Seda Kaynar romandaki bu benzerlikleri şöyle anlatıyor:
“Yunan savaşından başka savaş görmemiş, tek madalyası olan, askeri okulu derece ile bitirmiş, annesinin ikinci evliliğinden dolayı ona kırgın, ince bıyıklarını yukarı doğru tarayan yakışıklı genç subay. Romanda onun için şu satırlar da var: ‘Genç subayın o anda tarihin kendisine vereceği büyük rolü o sırada aklından geçirmediği...’
Kolağası Kâmil’in evinin bahçesinde çocuk iken kargaları kovaladığı da araya sıkıştırılmıştır. Hâlâ anlamayanlar için. Vebanın korkunç boyutlara geldiği bir gün Kolağası Kâmil postaneyi basar, bütün telgraf sistemine el koyar. Ve daha sonra bir Rum bir eczacının amblemini taşıyan komik bir bayrağı sallayarak Komutan Kâmil olur, daha sonra da Cumhurbaşkanıdır artık.”
Minger’in veba kadar emperyalist güçlere karşı bağımsızlık savaşı, Kolağası Kâmil’in önderliğinde Cumhuriyeti ilan etmesiyle sınırlı kalmıyor benzerlikler. Padişah tarafından bir gemiyle Minger’e gönderilmesi, postane baskını sonrası çekilen fotoğraflarla yeni bir ulus tarihin yaratılması, o günün bayram olarak kutlanması, Kolağası Kâmil’in ölümünden sonra başkent Arkaz’ın her yanından görünen anıt mezarın yapılması gibi pek çok ortak nokta bulmak mümkün.
‘YENİ BİR TARİH GÖRÜŞÜ ANLATMAK EDEBİYAT PROGRAMINDA YOK’ DEMİŞTİ
Peki bu benzerlikleri Orhan Pamuk niye kullanmıştı romanında? Amacı neydi?

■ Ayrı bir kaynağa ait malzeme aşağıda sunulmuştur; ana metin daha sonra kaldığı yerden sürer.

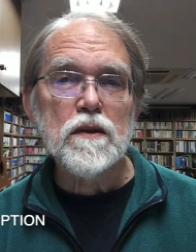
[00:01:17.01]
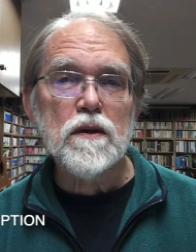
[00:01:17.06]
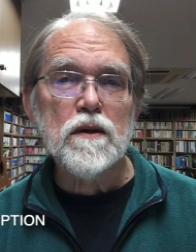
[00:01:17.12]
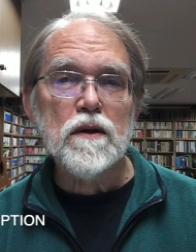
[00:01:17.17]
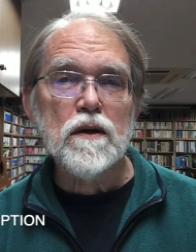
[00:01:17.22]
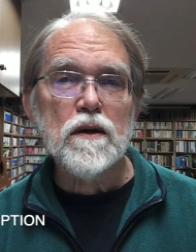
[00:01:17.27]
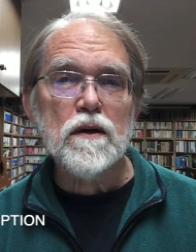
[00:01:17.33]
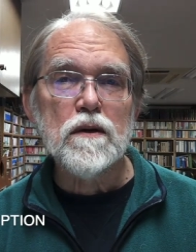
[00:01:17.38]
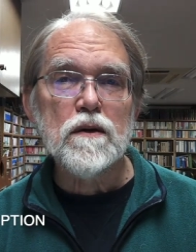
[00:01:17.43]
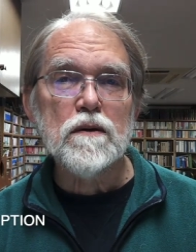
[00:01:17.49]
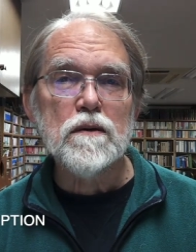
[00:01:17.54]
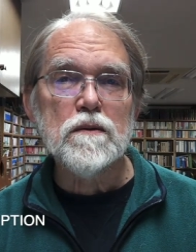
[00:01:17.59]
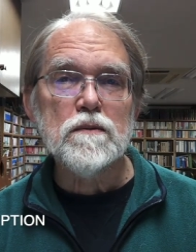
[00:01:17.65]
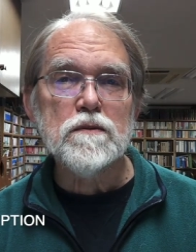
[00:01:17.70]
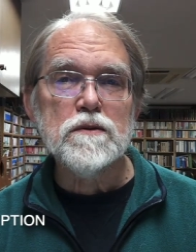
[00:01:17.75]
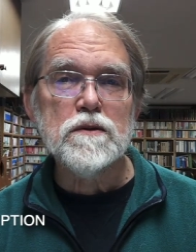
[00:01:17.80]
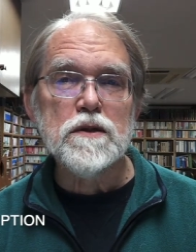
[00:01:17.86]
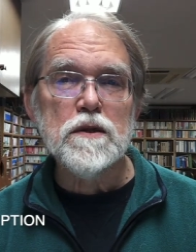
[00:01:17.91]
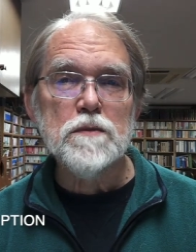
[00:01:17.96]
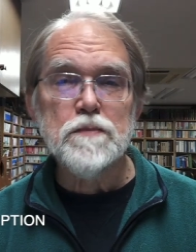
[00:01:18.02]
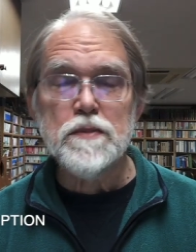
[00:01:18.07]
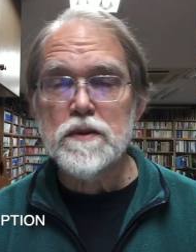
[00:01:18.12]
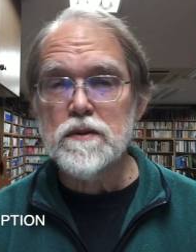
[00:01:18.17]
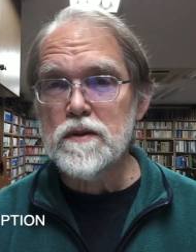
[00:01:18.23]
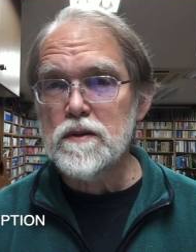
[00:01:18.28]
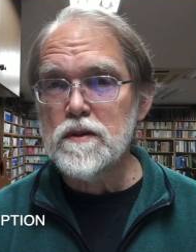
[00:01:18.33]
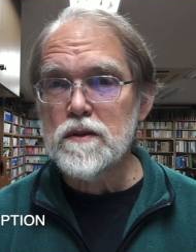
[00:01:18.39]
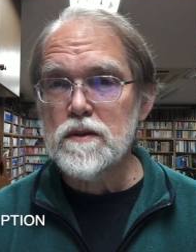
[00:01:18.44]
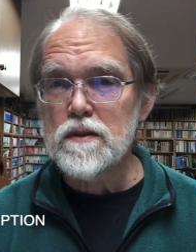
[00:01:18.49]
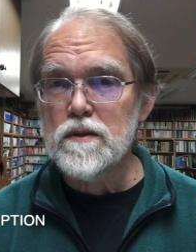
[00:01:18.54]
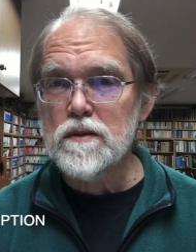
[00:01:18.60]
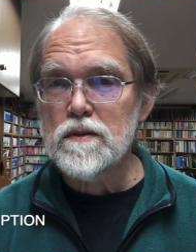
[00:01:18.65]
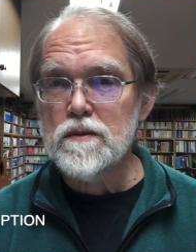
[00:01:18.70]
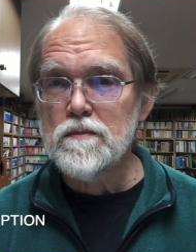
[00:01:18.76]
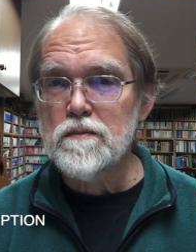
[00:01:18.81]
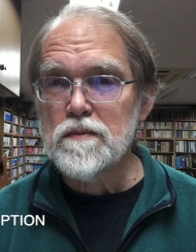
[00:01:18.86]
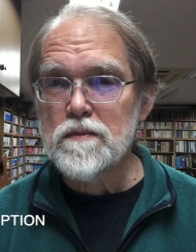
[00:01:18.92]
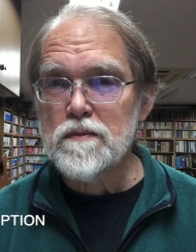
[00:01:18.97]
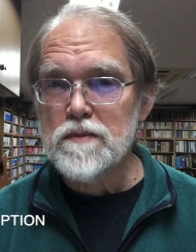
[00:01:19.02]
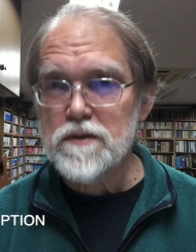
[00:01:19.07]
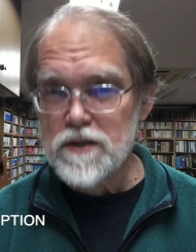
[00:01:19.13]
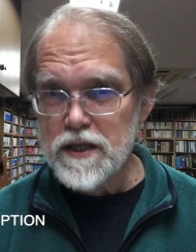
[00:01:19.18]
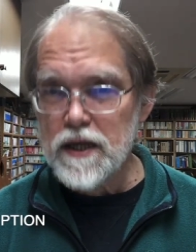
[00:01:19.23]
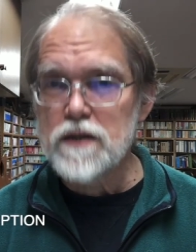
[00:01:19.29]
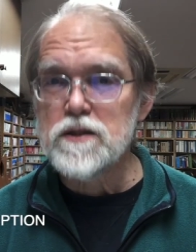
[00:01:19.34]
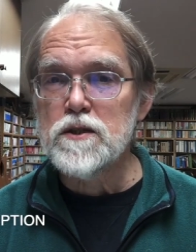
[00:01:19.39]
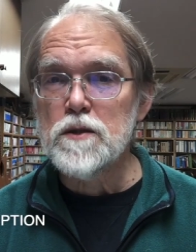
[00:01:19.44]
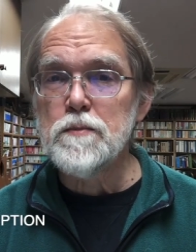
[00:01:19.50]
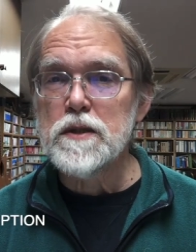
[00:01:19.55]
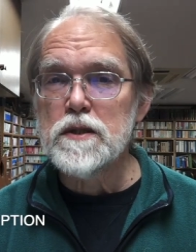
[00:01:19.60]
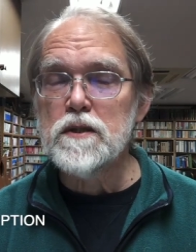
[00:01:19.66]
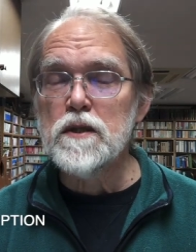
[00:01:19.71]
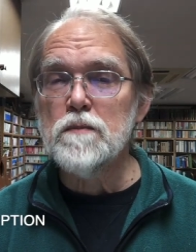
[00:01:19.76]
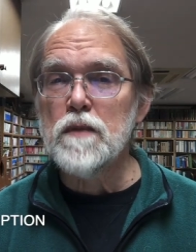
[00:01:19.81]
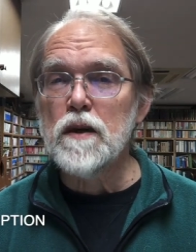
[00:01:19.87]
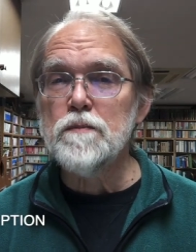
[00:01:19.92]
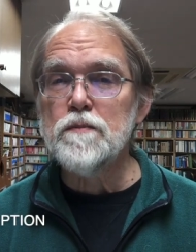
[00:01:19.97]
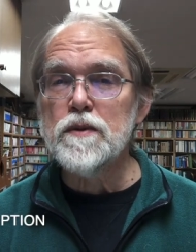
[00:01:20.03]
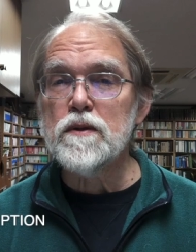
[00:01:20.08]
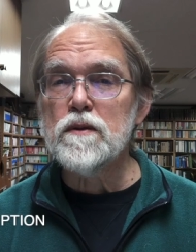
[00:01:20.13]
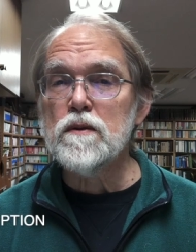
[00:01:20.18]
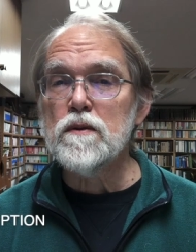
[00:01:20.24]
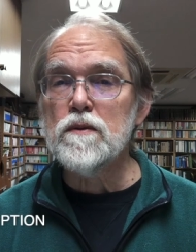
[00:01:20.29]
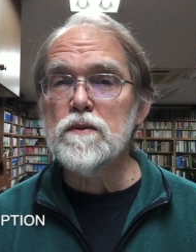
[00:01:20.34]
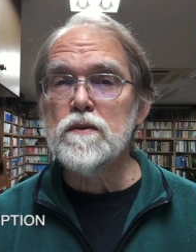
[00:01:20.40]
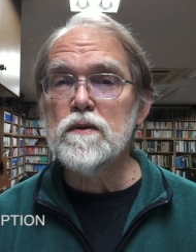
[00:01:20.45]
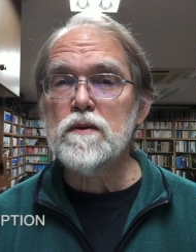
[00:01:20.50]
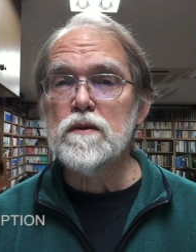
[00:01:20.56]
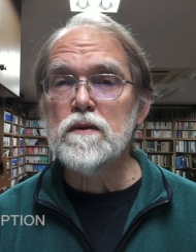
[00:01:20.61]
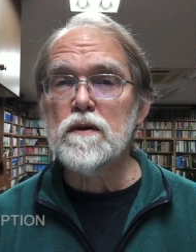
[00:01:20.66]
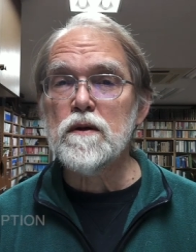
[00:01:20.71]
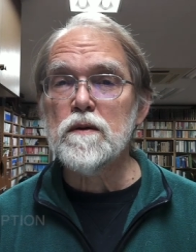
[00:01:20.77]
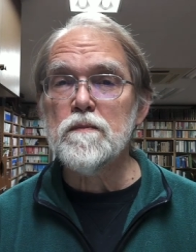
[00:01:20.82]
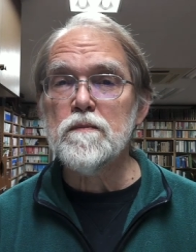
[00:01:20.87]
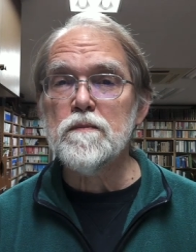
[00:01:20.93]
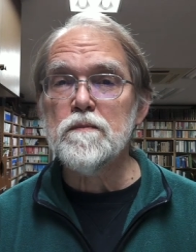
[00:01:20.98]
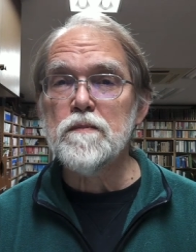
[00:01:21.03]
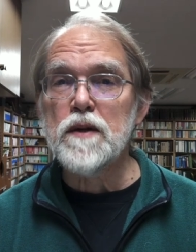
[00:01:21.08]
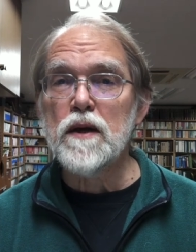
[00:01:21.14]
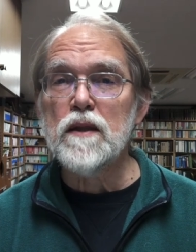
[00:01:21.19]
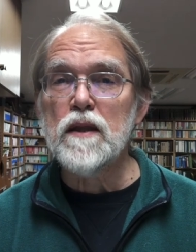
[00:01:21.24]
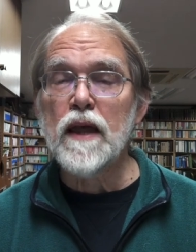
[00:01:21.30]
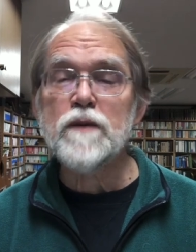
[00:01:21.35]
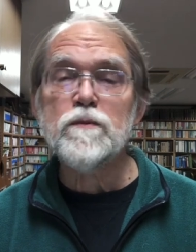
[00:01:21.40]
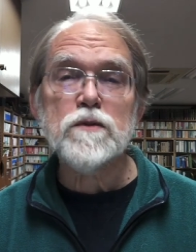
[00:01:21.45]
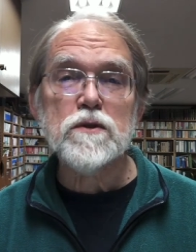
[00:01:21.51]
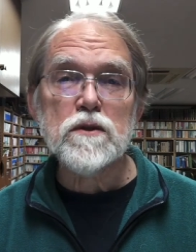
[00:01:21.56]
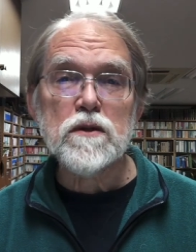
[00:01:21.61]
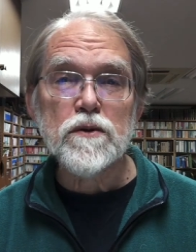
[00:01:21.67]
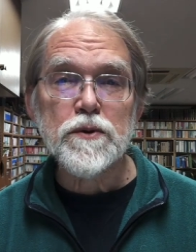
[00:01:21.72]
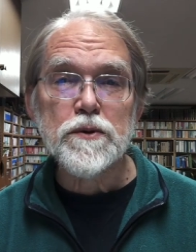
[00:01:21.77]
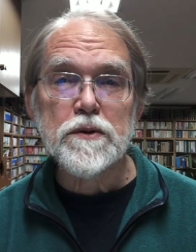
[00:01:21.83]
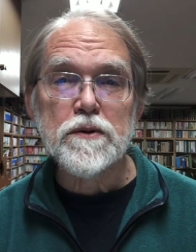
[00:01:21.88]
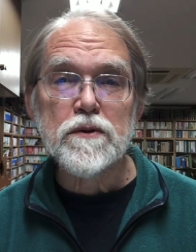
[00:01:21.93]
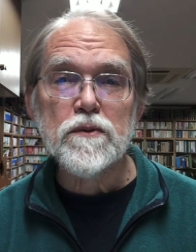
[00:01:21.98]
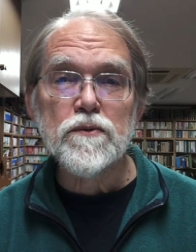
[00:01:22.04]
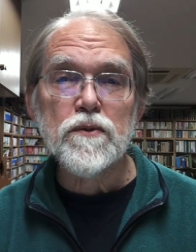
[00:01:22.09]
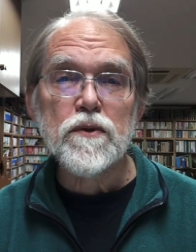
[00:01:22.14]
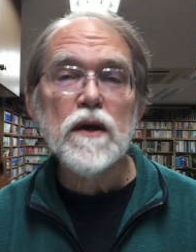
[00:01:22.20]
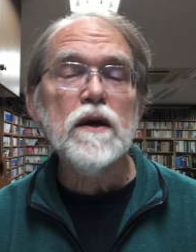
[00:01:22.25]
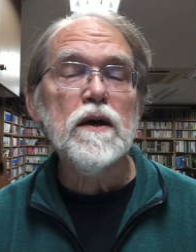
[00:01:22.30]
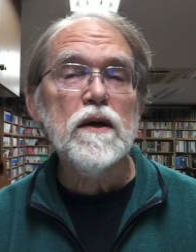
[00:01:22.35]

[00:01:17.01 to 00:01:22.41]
how ChatGPT might be used by language learners,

Bu sorunun cevabını Hürriyet’te yayımlanan röportajımızda şöyle vermişti Orhan Pamuk: “Evet, kitabımda ulus devletlerin oluşumu var. Bunu daha önce ‘Veba Geceleri’ni okuyanlar da bana söylediler. Evet, alegorik bir yanı var ama anlatılan bir tek Türkiye Cumhuriyeti devletinin hikâyesi değil. Oradaki ulusal devletin kuruluşu bize biraz benziyor, biraz da benzemiyor... Osmanlı devletinin küllerinin içinden son 90 yılda irili ufaklı pek çok ulusal devlet kuruldu. Arnavutluk en son kurulanı. Unutmayalım, ulusal devletlerin kuruluşunda sömürge karşıtı bir kahraman çıkar ve birbirine benzer şeyler yaşanır. Bu birbirine benzer şeylerin ortalaması benim yazdığım.”
Bu cevap Orhan Pamuk’un romanında Türkiye Cumhuriyeti’nin kuruluşunu ve kurucusu Mustafa Kemal Atatürk’ü isim vermeden mizahi bir şekilde küçümsediğini düşünenlere ne kadar inandırıcı gelir bilemiyorum. Kemal Tahir’in romancılığını çok sevdiğini söyleyen Pamuk “Ama kumpas araştırmak, tarihte bir sır bulmak ya da yeni bir tarih görüşü anlatmak benim edebiyat programımda yok” demişti.
Romanlarında resmi tarihe karşı tezler savunan Kemal Tahir’e yazdıklarının ne kadar gerçek olduğunu sorduklarında “Evet, gerçek ama roman gerçeği” cevabını vermişti.
Bakalım bu cevap Orhan Pamuk’un üzerini veba perdesiyle örttüğü tarihi romanını koruyabilecek mi?